[[ Given data open ]]
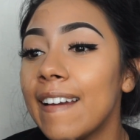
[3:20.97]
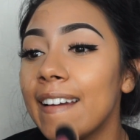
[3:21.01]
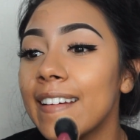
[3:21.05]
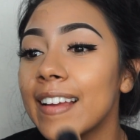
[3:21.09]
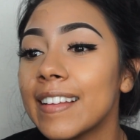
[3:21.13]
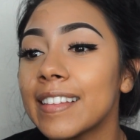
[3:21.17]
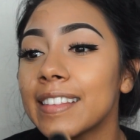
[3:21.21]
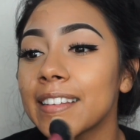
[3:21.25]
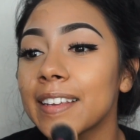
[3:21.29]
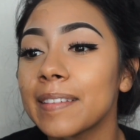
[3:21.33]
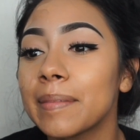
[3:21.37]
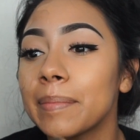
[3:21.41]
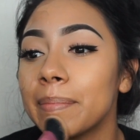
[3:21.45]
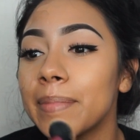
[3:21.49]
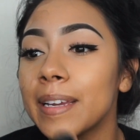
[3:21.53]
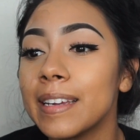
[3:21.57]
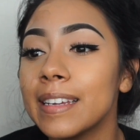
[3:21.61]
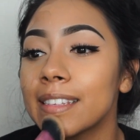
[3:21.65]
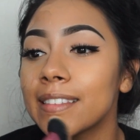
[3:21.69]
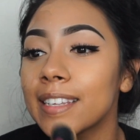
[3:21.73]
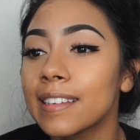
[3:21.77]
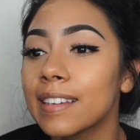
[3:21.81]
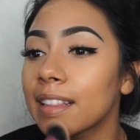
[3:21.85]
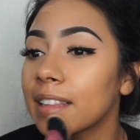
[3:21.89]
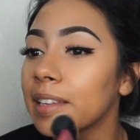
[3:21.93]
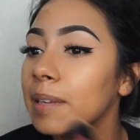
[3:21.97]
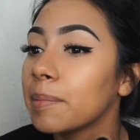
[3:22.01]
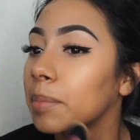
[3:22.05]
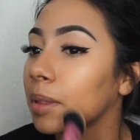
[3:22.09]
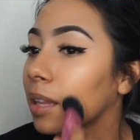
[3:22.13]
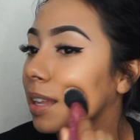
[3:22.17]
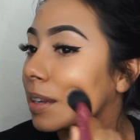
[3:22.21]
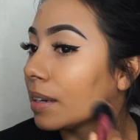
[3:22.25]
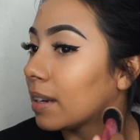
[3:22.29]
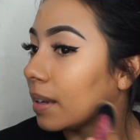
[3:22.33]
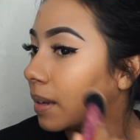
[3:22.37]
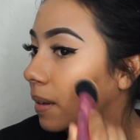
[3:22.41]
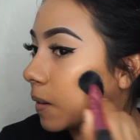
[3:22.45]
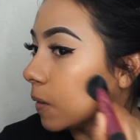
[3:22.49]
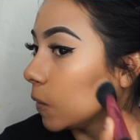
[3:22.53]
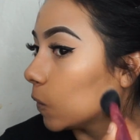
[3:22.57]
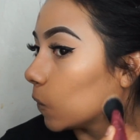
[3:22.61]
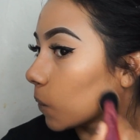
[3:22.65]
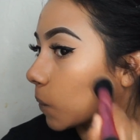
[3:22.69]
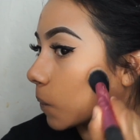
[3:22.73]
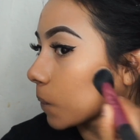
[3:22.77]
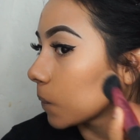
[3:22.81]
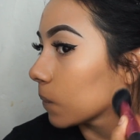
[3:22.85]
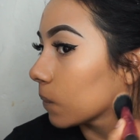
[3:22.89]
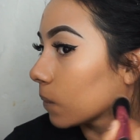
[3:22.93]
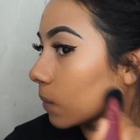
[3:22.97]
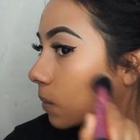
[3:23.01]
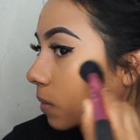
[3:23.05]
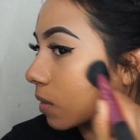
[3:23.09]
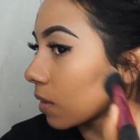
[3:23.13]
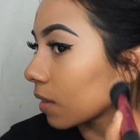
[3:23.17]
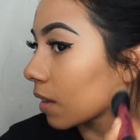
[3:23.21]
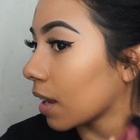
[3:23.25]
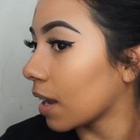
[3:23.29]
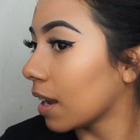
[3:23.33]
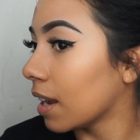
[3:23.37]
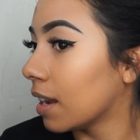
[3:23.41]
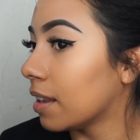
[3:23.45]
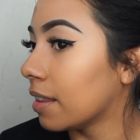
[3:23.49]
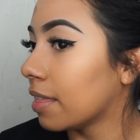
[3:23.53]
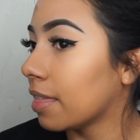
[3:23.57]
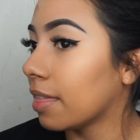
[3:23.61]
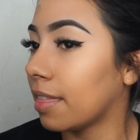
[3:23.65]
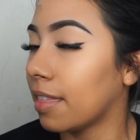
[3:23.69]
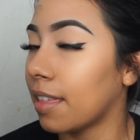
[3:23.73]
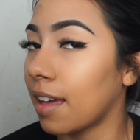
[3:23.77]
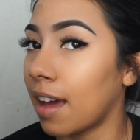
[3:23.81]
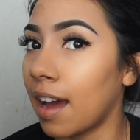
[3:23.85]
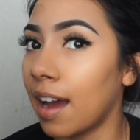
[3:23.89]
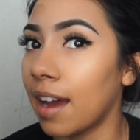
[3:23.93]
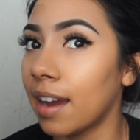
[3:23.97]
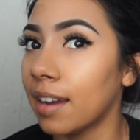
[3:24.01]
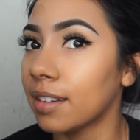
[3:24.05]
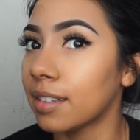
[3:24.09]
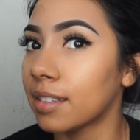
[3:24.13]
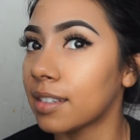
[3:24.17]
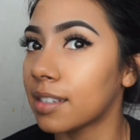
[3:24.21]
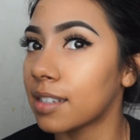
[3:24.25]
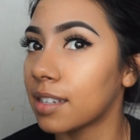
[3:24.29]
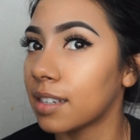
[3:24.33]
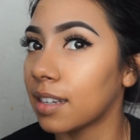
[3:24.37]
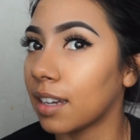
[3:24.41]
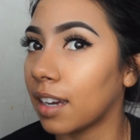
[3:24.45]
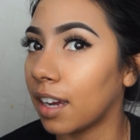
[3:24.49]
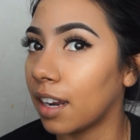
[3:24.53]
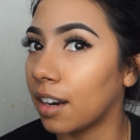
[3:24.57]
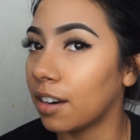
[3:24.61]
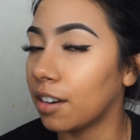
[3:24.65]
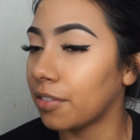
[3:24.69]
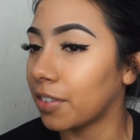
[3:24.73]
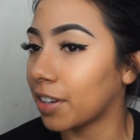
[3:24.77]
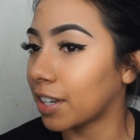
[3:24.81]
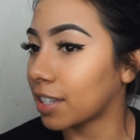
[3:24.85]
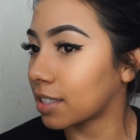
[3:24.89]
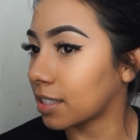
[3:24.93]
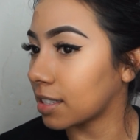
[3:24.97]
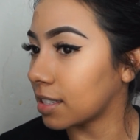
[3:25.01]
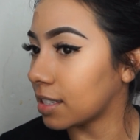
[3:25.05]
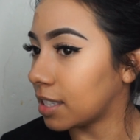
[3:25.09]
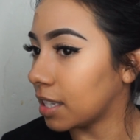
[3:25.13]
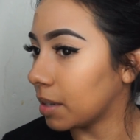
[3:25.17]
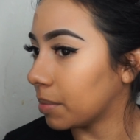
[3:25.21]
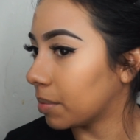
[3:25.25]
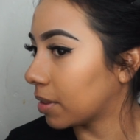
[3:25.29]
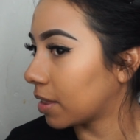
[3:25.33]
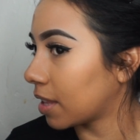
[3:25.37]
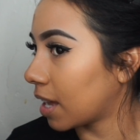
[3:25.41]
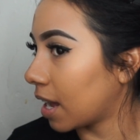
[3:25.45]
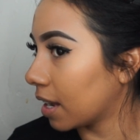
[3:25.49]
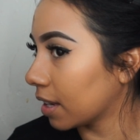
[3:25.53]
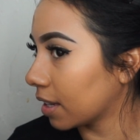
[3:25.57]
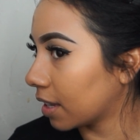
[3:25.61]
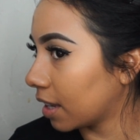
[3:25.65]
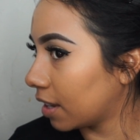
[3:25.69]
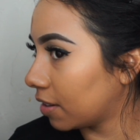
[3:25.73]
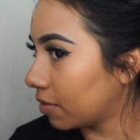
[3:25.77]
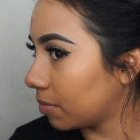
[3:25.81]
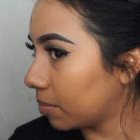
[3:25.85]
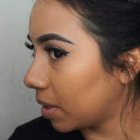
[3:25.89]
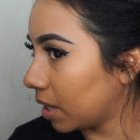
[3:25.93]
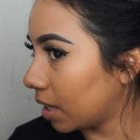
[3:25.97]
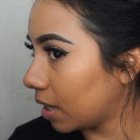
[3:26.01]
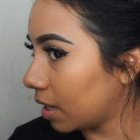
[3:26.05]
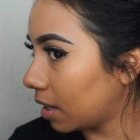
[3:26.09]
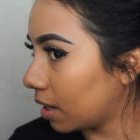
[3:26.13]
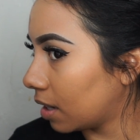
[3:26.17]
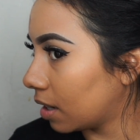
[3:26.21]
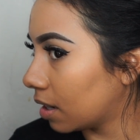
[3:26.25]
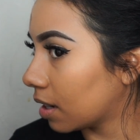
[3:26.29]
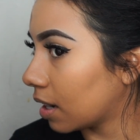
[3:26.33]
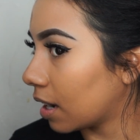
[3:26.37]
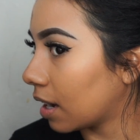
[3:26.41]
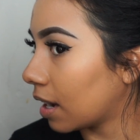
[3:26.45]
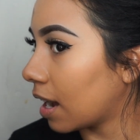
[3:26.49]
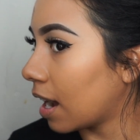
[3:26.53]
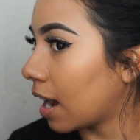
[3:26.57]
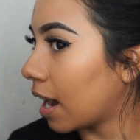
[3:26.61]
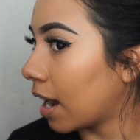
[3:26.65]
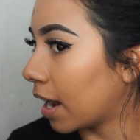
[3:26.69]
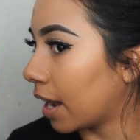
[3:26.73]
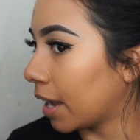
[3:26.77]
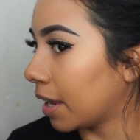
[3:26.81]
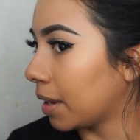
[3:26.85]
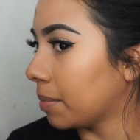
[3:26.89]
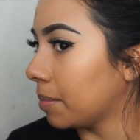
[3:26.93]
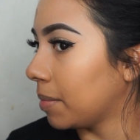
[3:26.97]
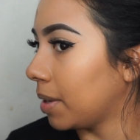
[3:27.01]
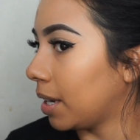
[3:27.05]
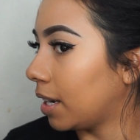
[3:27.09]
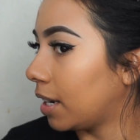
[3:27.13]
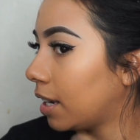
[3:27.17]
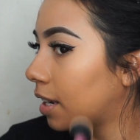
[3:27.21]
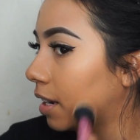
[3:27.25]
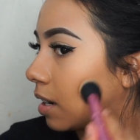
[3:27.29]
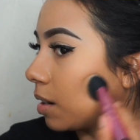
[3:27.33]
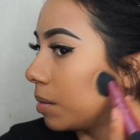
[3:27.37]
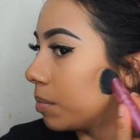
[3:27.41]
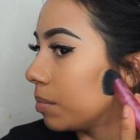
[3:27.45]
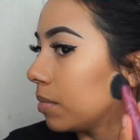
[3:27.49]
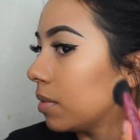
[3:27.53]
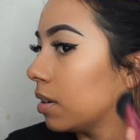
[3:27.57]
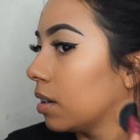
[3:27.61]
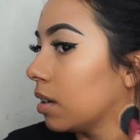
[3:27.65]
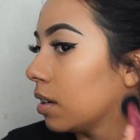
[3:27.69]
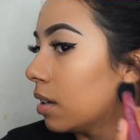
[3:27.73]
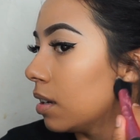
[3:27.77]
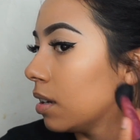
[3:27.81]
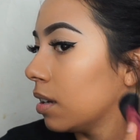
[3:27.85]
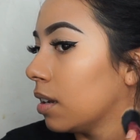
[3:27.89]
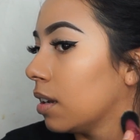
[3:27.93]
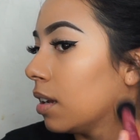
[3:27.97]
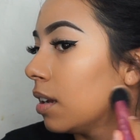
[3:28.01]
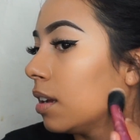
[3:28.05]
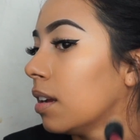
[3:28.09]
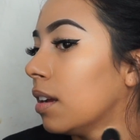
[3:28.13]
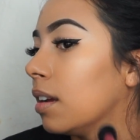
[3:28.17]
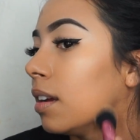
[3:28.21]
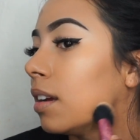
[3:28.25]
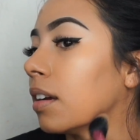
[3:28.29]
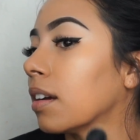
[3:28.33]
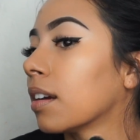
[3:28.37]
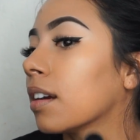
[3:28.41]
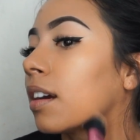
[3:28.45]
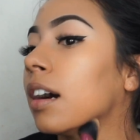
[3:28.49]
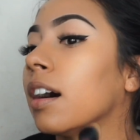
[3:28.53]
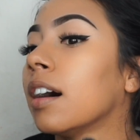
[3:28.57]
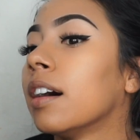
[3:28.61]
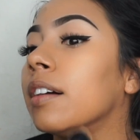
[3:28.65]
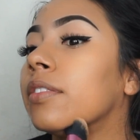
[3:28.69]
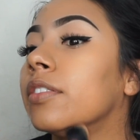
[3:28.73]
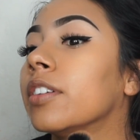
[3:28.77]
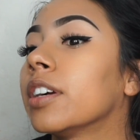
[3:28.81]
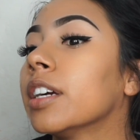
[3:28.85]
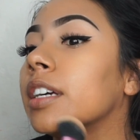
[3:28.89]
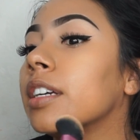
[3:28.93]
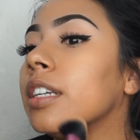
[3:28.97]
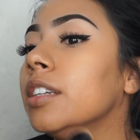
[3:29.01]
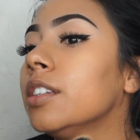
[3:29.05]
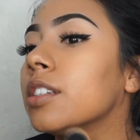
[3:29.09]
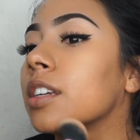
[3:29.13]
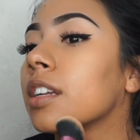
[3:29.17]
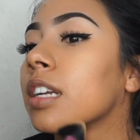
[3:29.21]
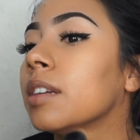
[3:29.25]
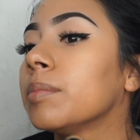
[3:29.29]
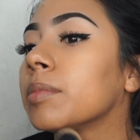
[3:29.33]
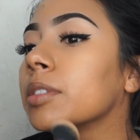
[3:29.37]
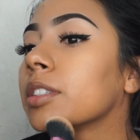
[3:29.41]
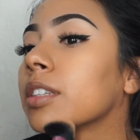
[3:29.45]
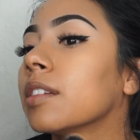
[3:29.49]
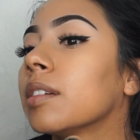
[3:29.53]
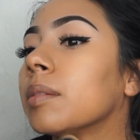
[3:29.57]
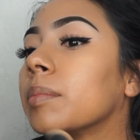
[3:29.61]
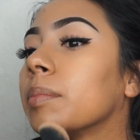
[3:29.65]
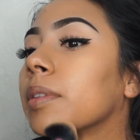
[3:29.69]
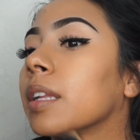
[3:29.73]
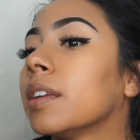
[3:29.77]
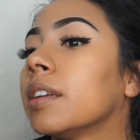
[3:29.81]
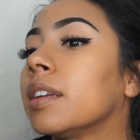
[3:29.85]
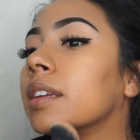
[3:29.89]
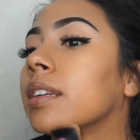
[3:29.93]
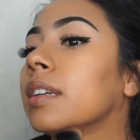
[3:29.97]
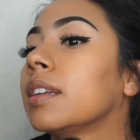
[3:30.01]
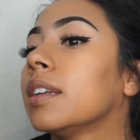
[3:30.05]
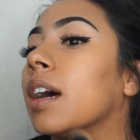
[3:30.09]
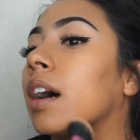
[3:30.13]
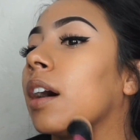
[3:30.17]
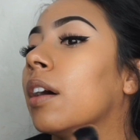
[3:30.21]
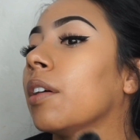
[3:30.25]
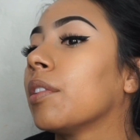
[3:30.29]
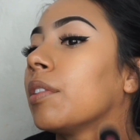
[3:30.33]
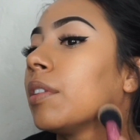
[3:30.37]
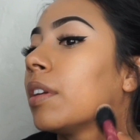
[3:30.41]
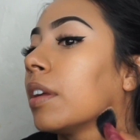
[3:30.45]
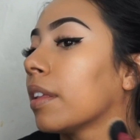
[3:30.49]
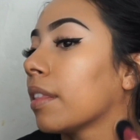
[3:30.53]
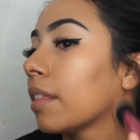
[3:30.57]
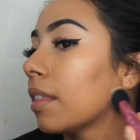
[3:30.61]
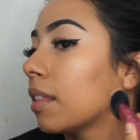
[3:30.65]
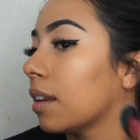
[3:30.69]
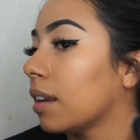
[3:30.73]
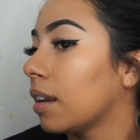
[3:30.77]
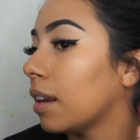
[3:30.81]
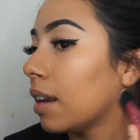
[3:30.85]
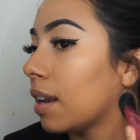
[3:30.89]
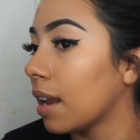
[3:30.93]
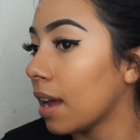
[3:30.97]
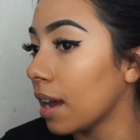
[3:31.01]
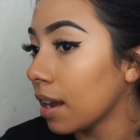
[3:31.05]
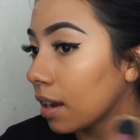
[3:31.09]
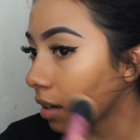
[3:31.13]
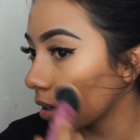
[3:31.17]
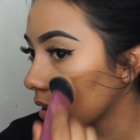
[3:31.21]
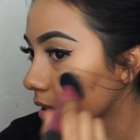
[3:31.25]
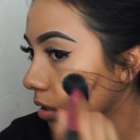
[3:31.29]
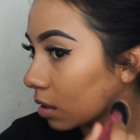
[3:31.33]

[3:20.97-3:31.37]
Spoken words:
It's like basically blended. And that, I don't know if you guys can see, but that gave me high medium coverage, and I'm just gonna blend it down the neck,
[[ Given data closed ]]
### Your goal
Return every entry word for word, minus the pictures.

### Written answer
[3:20.97]
[3:21.01]
[3:21.05]
[3:21.09]
[3:21.13]
[3:21.17]
[3:21.21]
[3:21.25]
[3:21.29]
[3:21.33]
[3:21.37]
[3:21.41]
[3:21.45]
[3:21.49]
[3:21.53]
[3:21.57]
[3:21.61]
[3:21.65]
[3:21.69]
[3:21.73]
[3:21.77]
[3:21.81]
[3:21.85]
[3:21.89]
[3:21.93]
[3:21.97]
[3:22.01]
[3:22.05]
[3:22.09]
[3:22.13]
[3:22.17]
[3:22.21]
[3:22.25]
[3:22.29]
[3:22.33]
[3:22.37]
[3:22.41]
[3:22.45]
[3:22.49]
[3:22.53]
[3:22.57]
[3:22.61]
[3:22.65]
[3:22.69]
[3:22.73]
[3:22.77]
[3:22.81]
[3:22.85]
[3:22.89]
[3:22.93]
[3:22.97]
[3:23.01]
[3:23.05]
[3:23.09]
[3:23.13]
[3:23.17]
[3:23.21]
[3:23.25]
[3:23.29]
[3:23.33]
[3:23.37]
[3:23.41]
[3:23.45]
[3:23.49]
[3:23.53]
[3:23.57]
[3:23.61]
[3:23.65]
[3:23.69]
[3:23.73]
[3:23.77]
[3:23.81]
[3:23.85]
[3:23.89]
[3:23.93]
[3:23.97]
[3:24.01]
[3:24.05]
[3:24.09]
[3:24.13]
[3:24.17]
[3:24.21]
[3:24.25]
[3:24.29]
[3:24.33]
[3:24.37]
[3:24.41]
[3:24.45]
[3:24.49]
[3:24.53]
[3:24.57]
[3:24.61]
[3:24.65]
[3:24.69]
[3:24.73]
[3:24.77]
[3:24.81]
[3:24.85]
[3:24.89]
[3:24.93]
[3:24.97]
[3:25.01]
[3:25.05]
[3:25.09]
[3:25.13]
[3:25.17]
[3:25.21]
[3:25.25]
[3:25.29]
[3:25.33]
[3:25.37]
[3:25.41]
[3:25.45]
[3:25.49]
[3:25.53]
[3:25.57]
[3:25.61]
[3:25.65]
[3:25.69]
[3:25.73]
[3:25.77]
[3:25.81]
[3:25.85]
[3:25.89]
[3:25.93]
[3:25.97]
[3:26.01]
[3:26.05]
[3:26.09]
[3:26.13]
[3:26.17]
[3:26.21]
[3:26.25]
[3:26.29]
[3:26.33]
[3:26.37]
[3:26.41]
[3:26.45]
[3:26.49]
[3:26.53]
[3:26.57]
[3:26.61]
[3:26.65]
[3:26.69]
[3:26.73]
[3:26.77]
[3:26.81]
[3:26.85]
[3:26.89]
[3:26.93]
[3:26.97]
[3:27.01]
[3:27.05]
[3:27.09]
[3:27.13]
[3:27.17]
[3:27.21]
[3:27.25]
[3:27.29]
[3:27.33]
[3:27.37]
[3:27.41]
[3:27.45]
[3:27.49]
[3:27.53]
[3:27.57]
[3:27.61]
[3:27.65]
[3:27.69]
[3:27.73]
[3:27.77]
[3:27.81]
[3:27.85]
[3:27.89]
[3:27.93]
[3:27.97]
[3:28.01]
[3:28.05]
[3:28.09]
[3:28.13]
[3:28.17]
[3:28.21]
[3:28.25]
[3:28.29]
[3:28.33]
[3:28.37]
[3:28.41]
[3:28.45]
[3:28.49]
[3:28.53]
[3:28.57]
[3:28.61]
[3:28.65]
[3:28.69]
[3:28.73]
[3:28.77]
[3:28.81]
[3:28.85]
[3:28.89]
[3:28.93]
[3:28.97]
[3:29.01]
[3:29.05]
[3:29.09]
[3:29.13]
[3:29.17]
[3:29.21]
[3:29.25]
[3:29.29]
[3:29.33]
[3:29.37]
[3:29.41]
[3:29.45]
[3:29.49]
[3:29.53]
[3:29.57]
[3:29.61]
[3:29.65]
[3:29.69]
[3:29.73]
[3:29.77]
[3:29.81]
[3:29.85]
[3:29.89]
[3:29.93]
[3:29.97]
[3:30.01]
[3:30.05]
[3:30.09]
[3:30.13]
[3:30.17]
[3:30.21]
[3:30.25]
[3:30.29]
[3:30.33]
[3:30.37]
[3:30.41]
[3:30.45]
[3:30.49]
[3:30.53]
[3:30.57]
[3:30.61]
[3:30.65]
[3:30.69]
[3:30.73]
[3:30.77]
[3:30.81]
[3:30.85]
[3:30.89]
[3:30.93]
[3:30.97]
[3:31.01]
[3:31.05]
[3:31.09]
[3:31.13]
[3:31.17]
[3:31.21]
[3:31.25]
[3:31.29]
[3:31.33]

[3:20.97-3:31.37]
Spoken words:
It's like basically blended. And that, I don't know if you guys can see, but that gave me high medium coverage, and I'm just gonna blend it down the neck,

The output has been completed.